Devant l'inconnu M. "organise" la réalité pour la rendre cohérente avec ce qu'elle sait ou pense: l'adaptation est pour son cas, plus une assimilation qu'une accomodation. C'est ainsi qu'elle est arrivée aux quatre dizaines ci-dessus. Elle aura donc besoin de vivre plusieurs situations différentes lui permettant de prendre conscience que si les problèmes nouveaux peuvent être résolus à partir de nos connaissances antérieures, cela exige parfois de transformer ces connaissances lorsqu'elles s'avèrent trop restreintes.

5.4.1 Conclusion de la troisième séance

Cette séance a été très difficile et nous a demandé à toutes les deux beaucoup d'énergie. De mon côté, il me semblait que M. avait oublié ce que nous avions mises en place la dernière fois. Pour M., j'approchais la numération et la désignation du nombre par sa représentation, ce oui était nouveau. Je crois qu'une situation où on donne d'abord un nombre à illustrer ou à décomposer est une situation plus familière pour elle. Le fait de lui présenter une illustration ou un nombre déjà décomposé et de lui demander de faire le chemin inverse la déconcerte complètement. Cela implique une réversibilité qu'elle ne possède pas encore. Elle n'a pas ou peu utilisé l'imagerie mentale ici. En effet, le manque d'expérience ne lui a pas permis d’évoquer des images reproductrices qui auraient pu, ensuite, subir des transformations. Il lui faut d'abord observer, manipuler pour ensuite se rappeler. Il est de plus surprenant de constater que l’image mentale sollicitée au début de cette séance était juste mais elle ne l'a pas utilisée au moment de la manipulation. La difficulté de la tâche l'a fait régresser à une compréhension intuitive des grands nombres.

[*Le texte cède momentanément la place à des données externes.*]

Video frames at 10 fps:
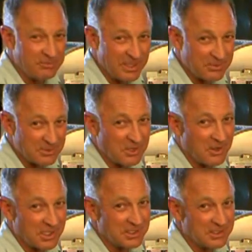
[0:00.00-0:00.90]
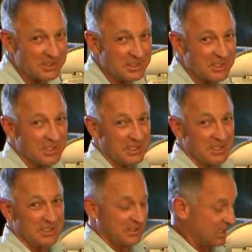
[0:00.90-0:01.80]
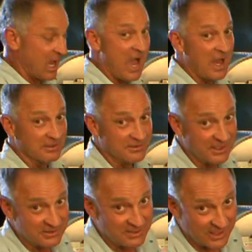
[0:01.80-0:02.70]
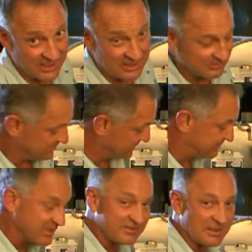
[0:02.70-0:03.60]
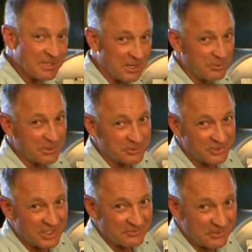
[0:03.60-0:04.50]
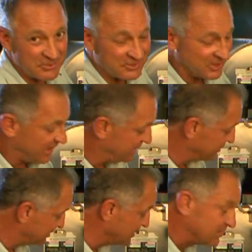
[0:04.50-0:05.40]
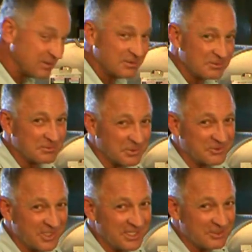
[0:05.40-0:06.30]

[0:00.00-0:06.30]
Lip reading: people call it al dente, but since I'm not a real chef, I'm just a Cajun cook, we'll say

Comme lors de la première séance, nous avons dû mettre en place un vocabulaire, des règles, une expérience propre au niveau de compréhension logico-mathématique. L’expérience acquise au premier palier n’a pu être réinvestie pour arriver à une compréhension du second palier. La cause est-elle liée à l'écart de temps qui a séparé la troisième et la deuxième séance, au questionnement proposé ou au développement cognitif de M.? Cette question reste sans réponse pour l’instant.